Quando si progetta e poi si costruisce una casa prefabbricata in legno lo si deve fare in modo che sia sicura

Deve avere un elevato comfort abitativo, deve essere salubre, ovvero che soddisfi tutti i requisiti di isolamento termico e acustico, e deve garantire la sicurezza in caso di eventi eccezionali come il sisma e l’incendio. Nella realizzazione di una casa prefabbricata in legno, per raggiungere condizioni in grado di soddisfare questi requisiti, bisogna tenere in giusta considerazione la specificità della tipologia costruttiva, cioè la leggerezza dei materiali e la tecnica costruttiva a secco. Per quanto riguarda la sicurezza, una casa prefabbricata in legno, se ben progettata e costruita ha un ottimo comportamento sia in caso di sisma che di incendio.

Comfort termo-igrometrico
La tendenza degli ultimi anni di costruire edifici sempre più performanti dal punto di vista energetico ha contribuito ad un nuovo sviluppo sull’utilizzo del legno.

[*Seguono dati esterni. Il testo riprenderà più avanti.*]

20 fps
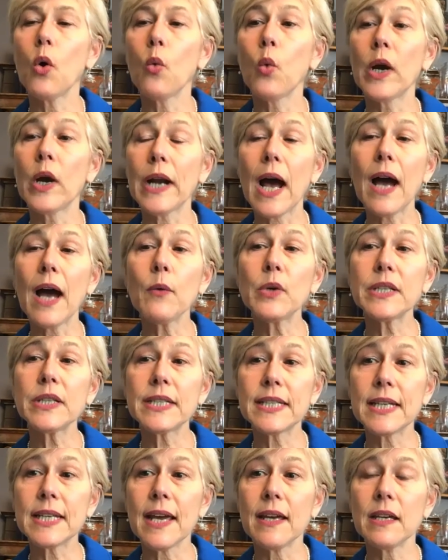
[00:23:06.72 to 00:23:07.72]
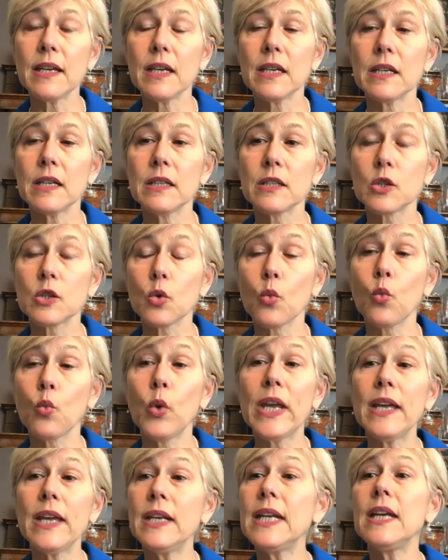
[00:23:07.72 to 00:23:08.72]
what I would say is
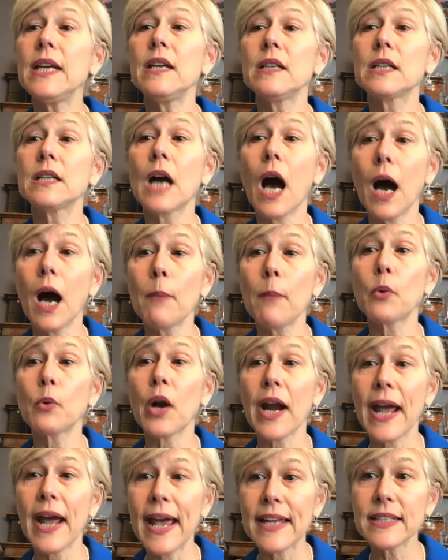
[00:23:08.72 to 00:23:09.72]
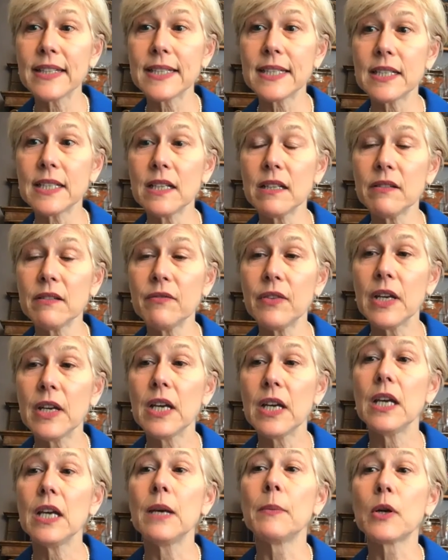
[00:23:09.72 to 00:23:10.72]
we need comprehensive
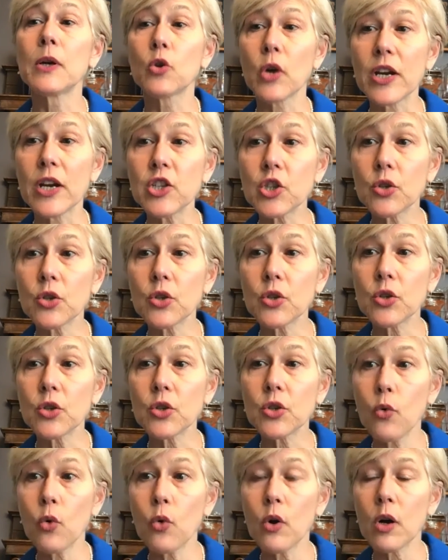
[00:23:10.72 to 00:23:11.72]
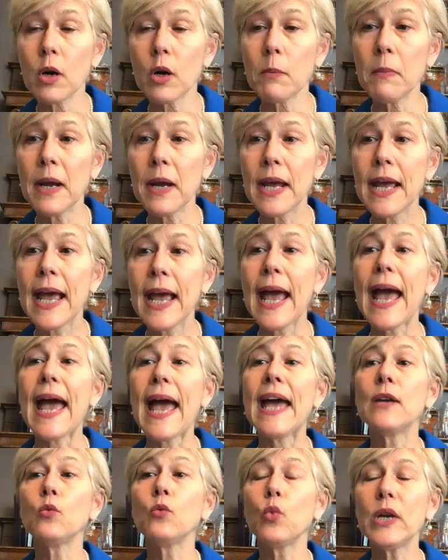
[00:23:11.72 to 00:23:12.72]
immigration reform,
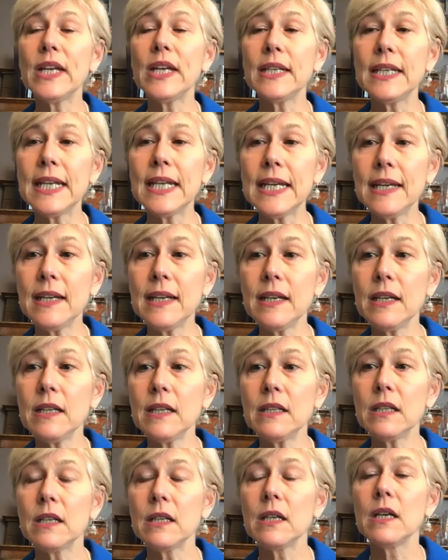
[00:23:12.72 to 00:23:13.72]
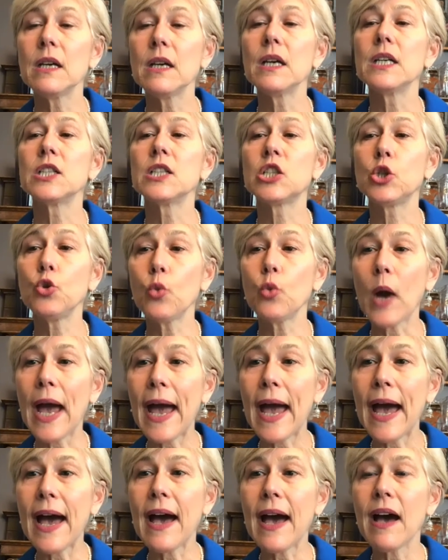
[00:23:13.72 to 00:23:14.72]
and we need to
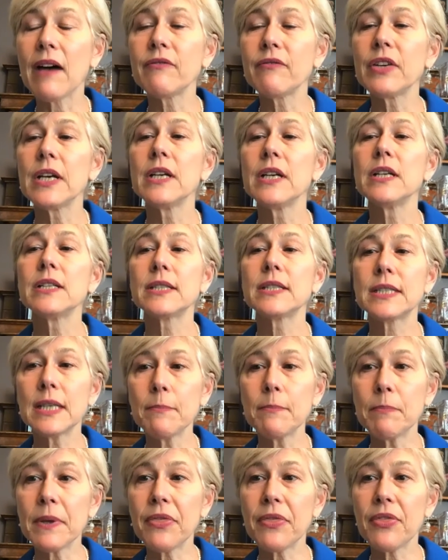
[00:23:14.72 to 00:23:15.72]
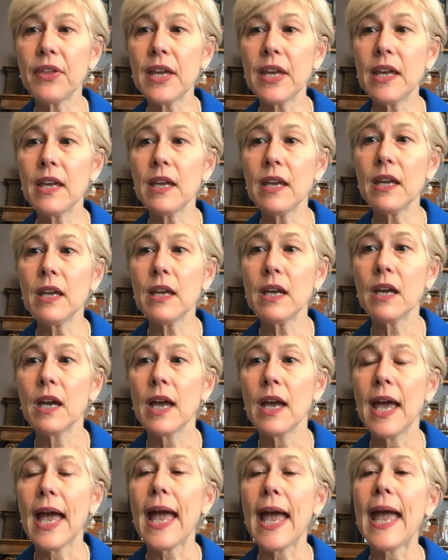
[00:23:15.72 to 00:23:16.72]
have sympathy
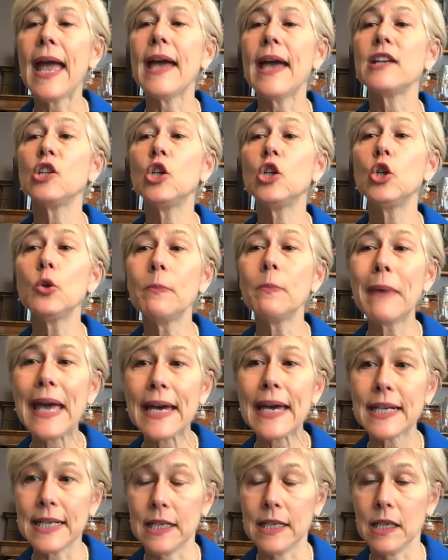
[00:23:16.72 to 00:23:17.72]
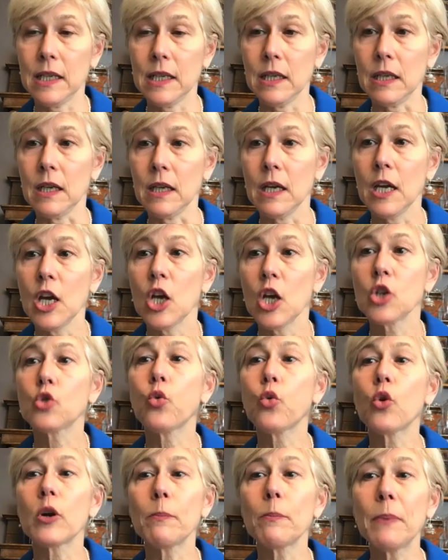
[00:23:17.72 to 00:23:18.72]
and humanity
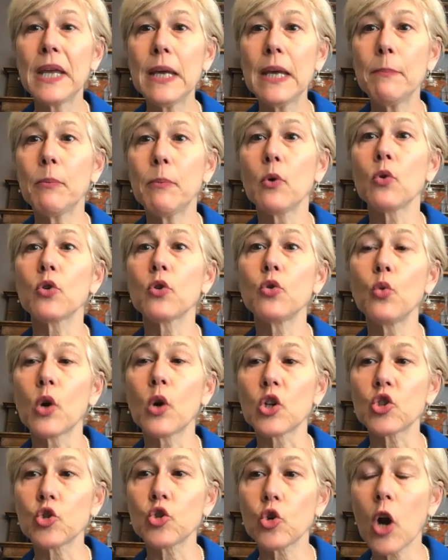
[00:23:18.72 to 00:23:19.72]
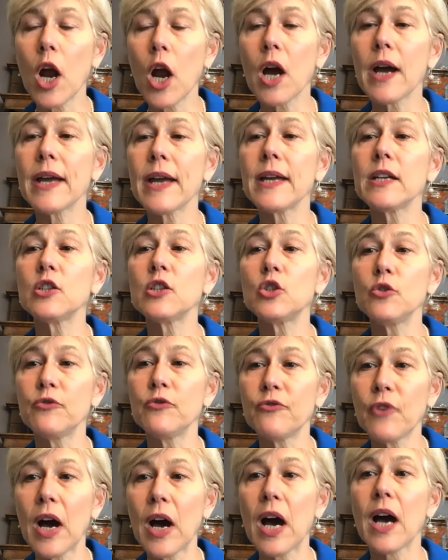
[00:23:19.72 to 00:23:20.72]
toward people who are trying to
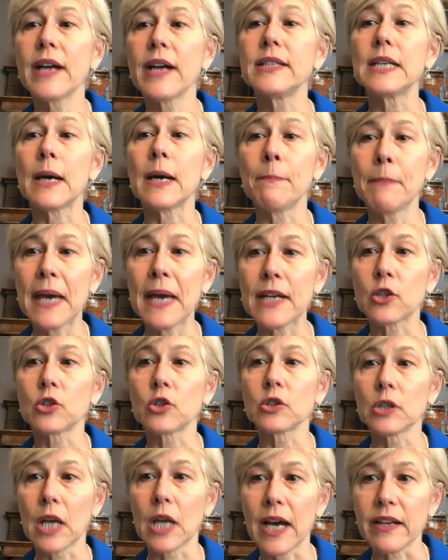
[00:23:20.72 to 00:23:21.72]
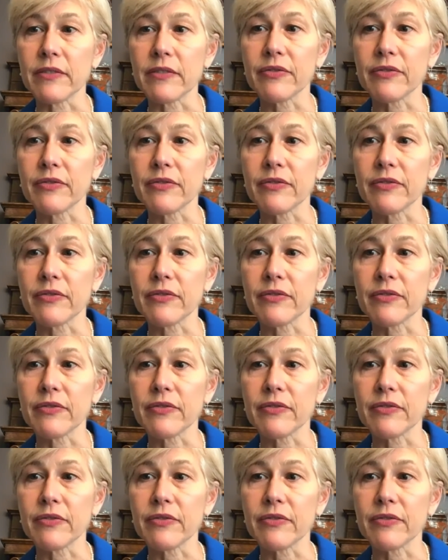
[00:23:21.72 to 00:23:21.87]
find a better life.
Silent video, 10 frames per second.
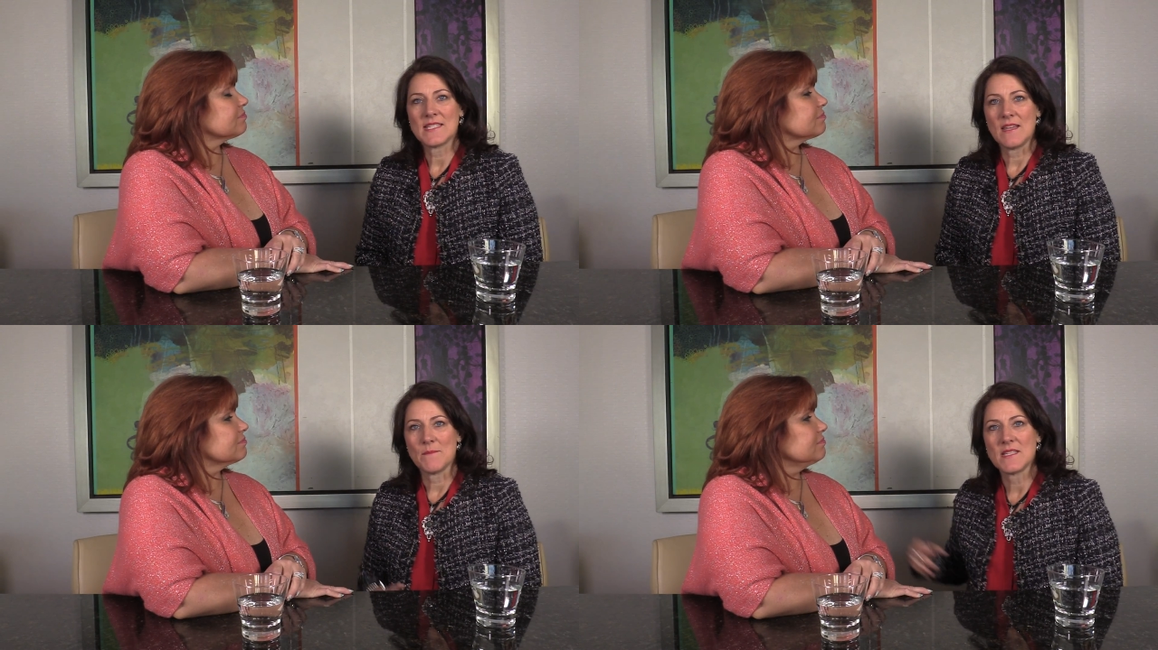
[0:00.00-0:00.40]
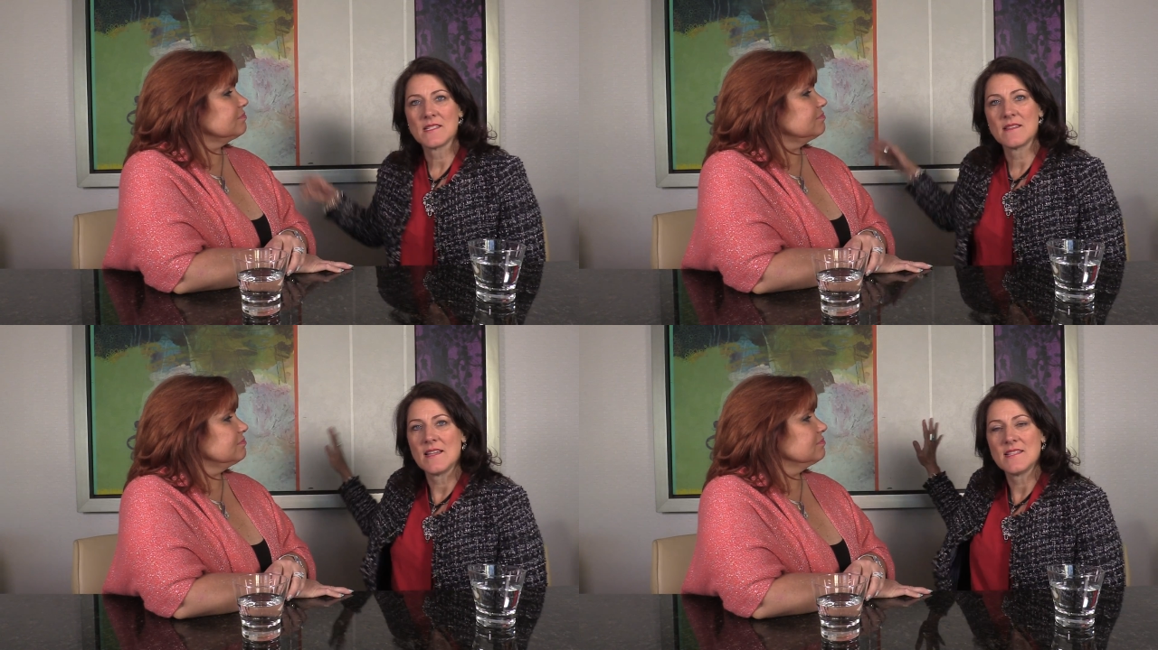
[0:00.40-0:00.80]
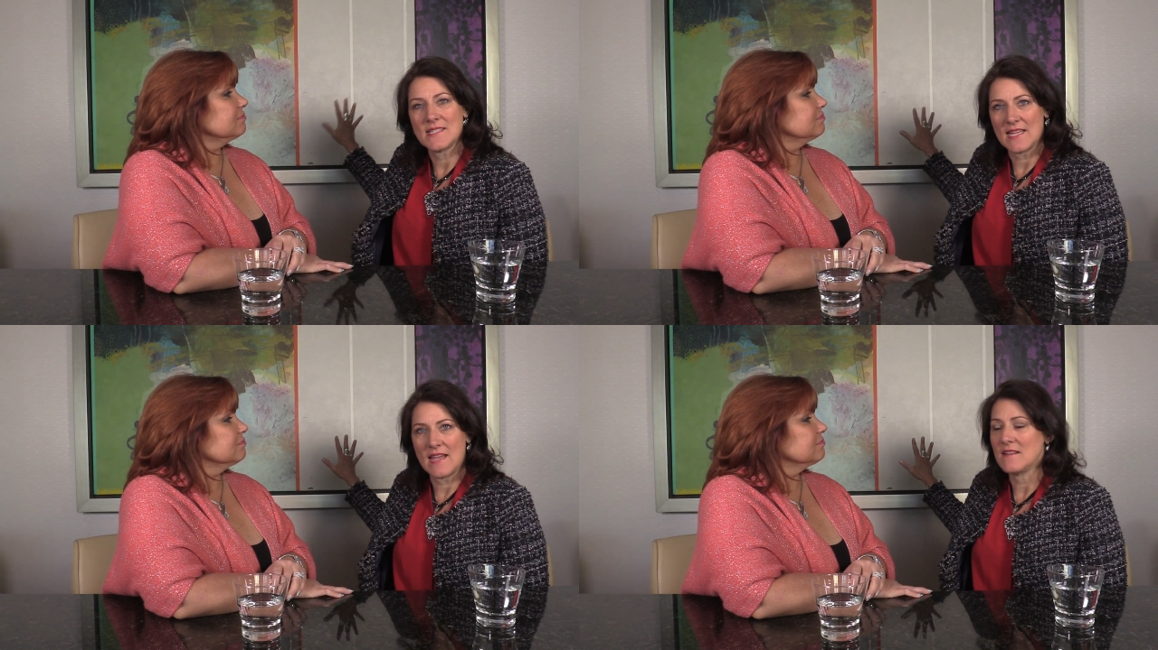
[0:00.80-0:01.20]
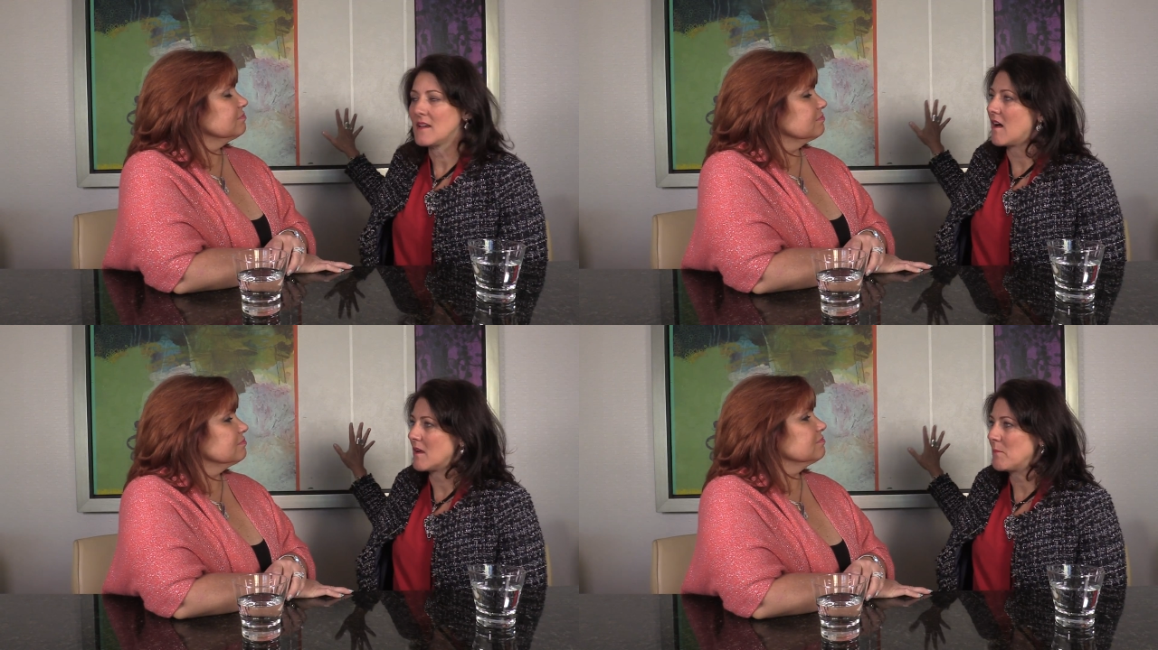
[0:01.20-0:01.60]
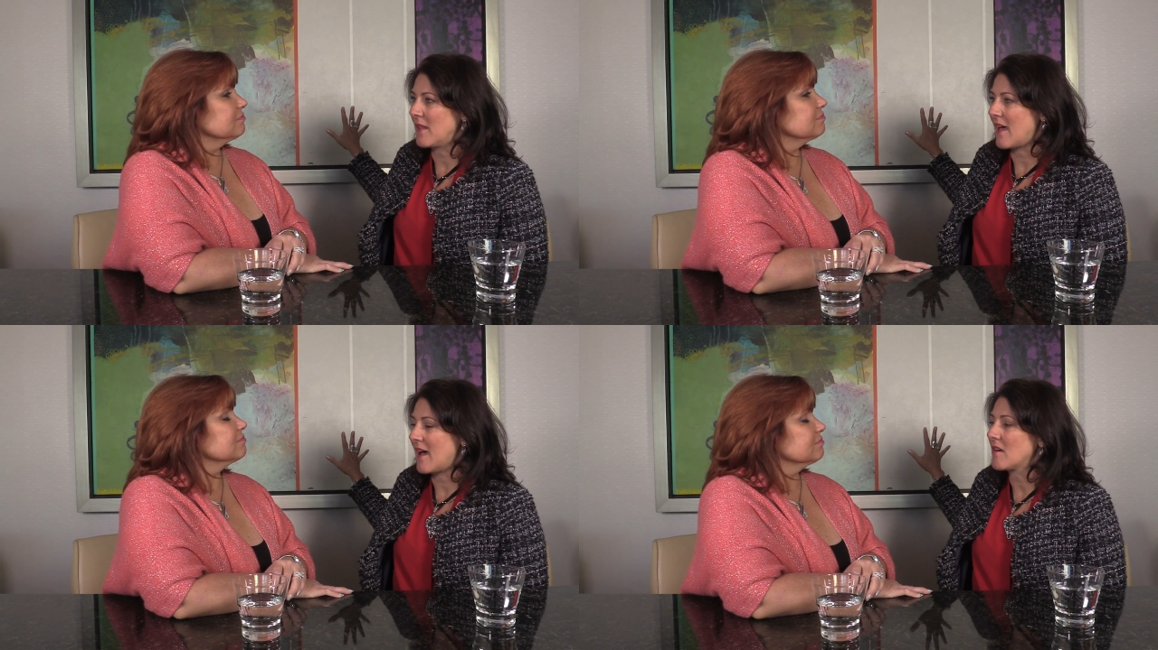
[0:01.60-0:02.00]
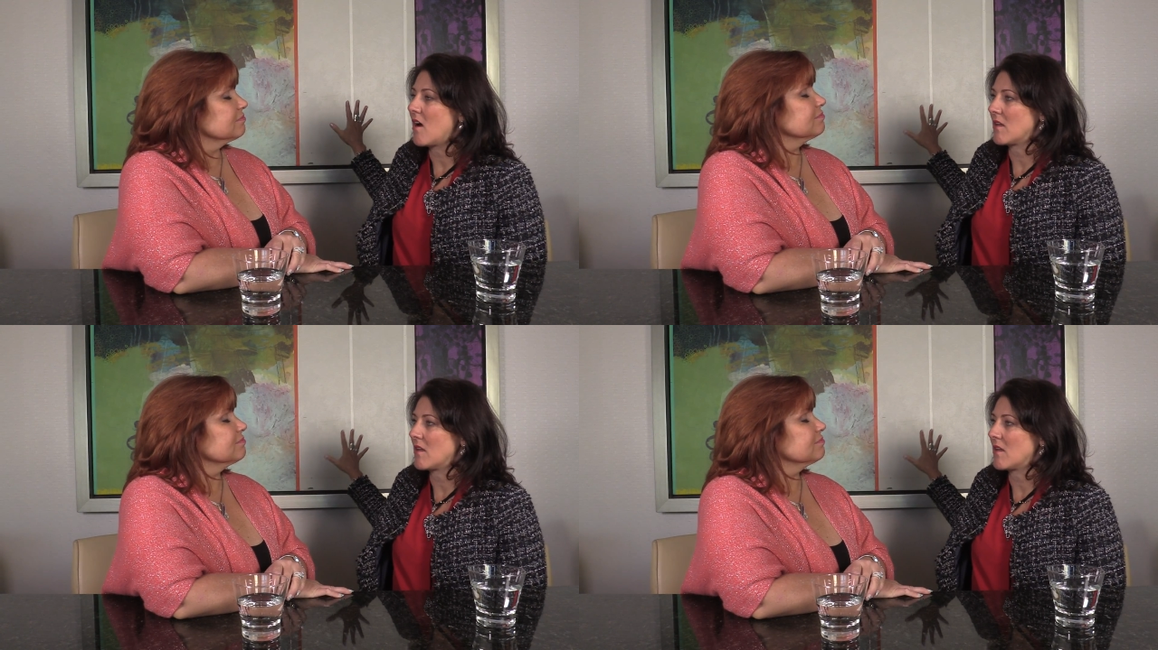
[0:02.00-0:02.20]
Speaker 1: statements, they stand on a plaque,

Il legno  riesce a coniugare elevati livelli di prefabbricazione con notevoli qualità prestazionali ed estetiche. Una casa prefabbricata in legno ben progettata e costruita deve saper combinare un buon comportamento termico invernale con il comfort termico estivo. Per traguardare questi obiettivi diventa indispensabile valutare con attenzione e scegliere in base alla conduttività dei materiali, la trasmittanza termica periodica, la costante di tempo e lo sfasamento. Una prima importante differenza a favore del legno nell’ isolamento termico, confrontando i principali materiali da costruzione usati oggi in edilizia, è il buon valore sulla conduttività termica del legno rispetto ad altri materiali.  Con le pareti in legno e strati di isolante si possono ottenere comfort abitativi positivi se non migliori rispetto ad altri materiali e con spessori totali delle pareti ridotti. Tale risultato è possibile perché il legno possiede un maggior valore di calore specifico ed un’elevata resistenza termica che compensa la massa ridotta.

Tenuta all’aria e al vento
Nelle costruzioni in legno assume rilevanza la tenuta all’aria e al vento; nel primo caso si intende la necessità di impedire fughe d’aria dall’ambiente interno verso l’esterno, nel secondo caso si intende l’ingresso d’aria dall’esterno.

Questa ricerca dell’ermeticità dell’involucro è finalizzata ad evitare dispersioni termiche dell’edificio, la possibile formazione di condensa localizzata nella costruzione e ponti acustici. E’ facile intuire che tale attività impatta sulla durata dell’edificio, sul comfort abitativo e sul consumo energetico. L’ermeticità all’aria si ottiene attraverso un’attenta progettazione dell’involucro.

Isolamento acustico
Come abbiamo già evidenziato nelle premesse le case prefabbricate in legno sono inquadrate nelle costruzioni leggere, tali caratteristiche influenzano l’ isolamento termico ma anche l’isolamento acustico.

Per le costruzioni leggere il calcolo delle prestazioni acustiche delle pareti avviene accostando al legno altri materiali che contribuiscano al miglioramento delle prestazioni acustiche. Risulteranno così pacchetti di pareti costituiti da una stratificazione di materiali diversi, alcuni rigidi e pesanti con interposti altri materiali aventi funzione elastico-smorzante. La soluzione costruttiva per contrastare efficacemente la trasmissione del suono per vibrazione, consiste nell’interporre tra gli elementi di giunto materiali in grado di smorzare le oscillazioni generate dall’urto (calpestio, caduta di oggetti, vibrazioni di elettrodomestici).